| You are correct about the history. Unfortunately the Abbasid empire came to an end in 1258 AD and Urdu wasn't even around then. I take your point that naskh has been wide-spread. And it is true that it is even in the Indian sub-continent. Sindhi, for example, is a naskh based language. Punjabi, which my parents spoke, on the other hand, prefers nastaliq, and regionally the two places are adjacet. That doesn't mean that those people didn't historically play around with scripts. They did. However, my piece is entirely about what is going on today. Sure you can find Ottoman era signs in Egypt and the Levant that display Arabic in nastasliq (my readers sent me plenty such pictures), but by and large Arabic today is written in naskh and almost never in nastaliq. Take a look at some of the fonts that the Omani government is playing around with. They are not nastaliq. This is the political aspect I briefly touched upon in the article. I hope you will get a chance to look into the Arabization aspects of the political debates raging in that part of the world. I make brief mention of it by bringing up the fight over "Khuda Hafiz" or "Allah Hafiz." Meanwhile, the past two or three generations of Urdu readers and writers grew up associating nastaliq and Urdu almost exclusively with each other (thus the jarring effect associated with having to read Urdu in something else).
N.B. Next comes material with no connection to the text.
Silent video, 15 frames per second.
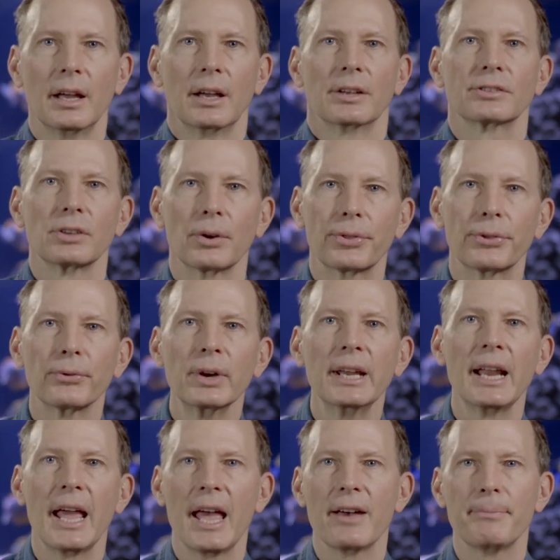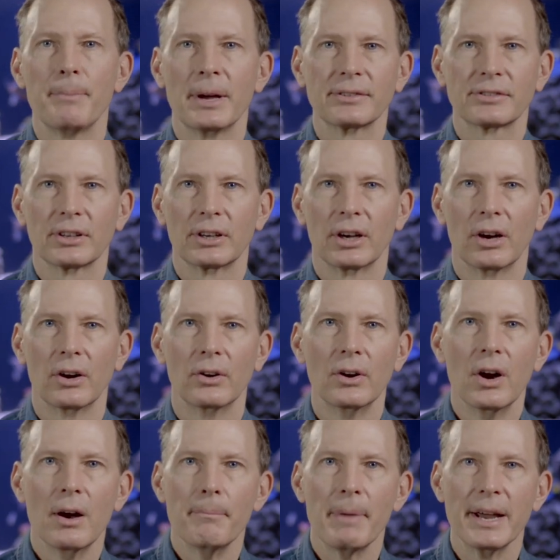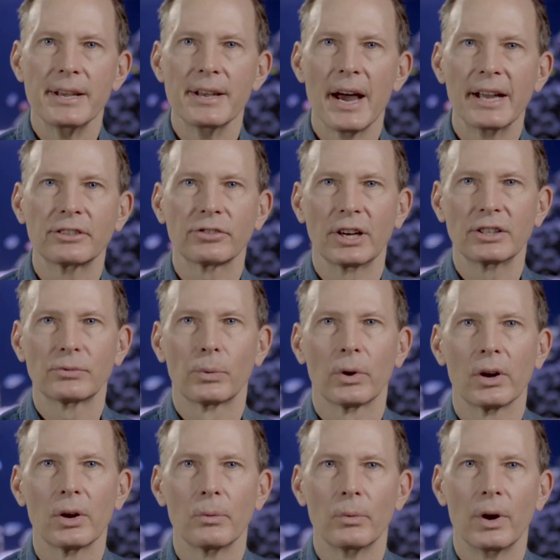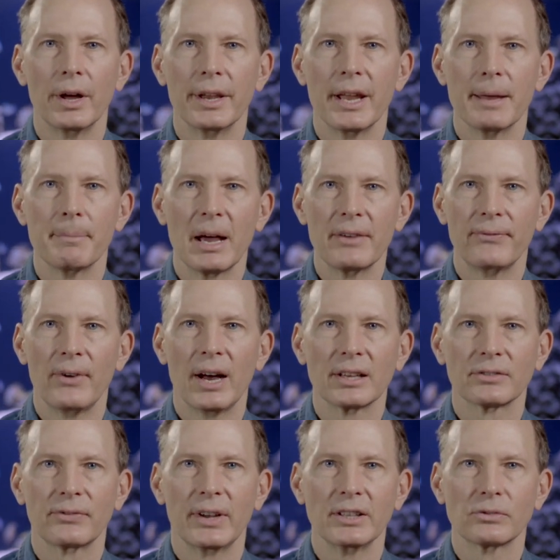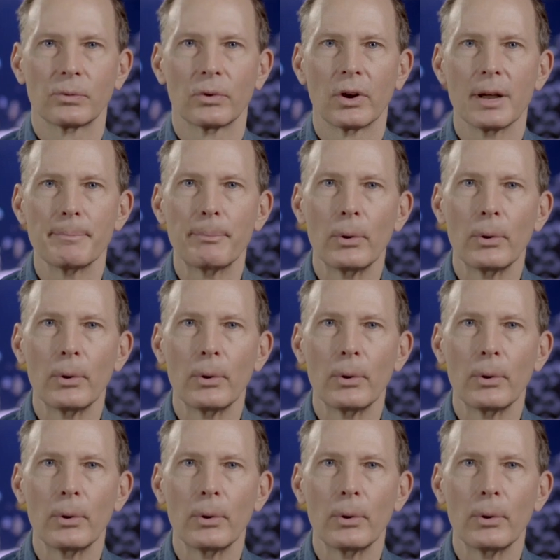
So 3.5 months ago, my nitrates were at 1 and my phosphates were at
I have plenty of emails testifying to this from people from my parents generation and some people of mine. In short, no one is really talking about ancient Arab history here, as fascinating as that would be. |
And thanks for your notes re politicization of Arabic and script. I happen to live in that part of the world, hence I know.
Off-topic: saw your bio blurb and saw what you write about. Sounds cool. I will definitely try to read your stuff when I have some down time.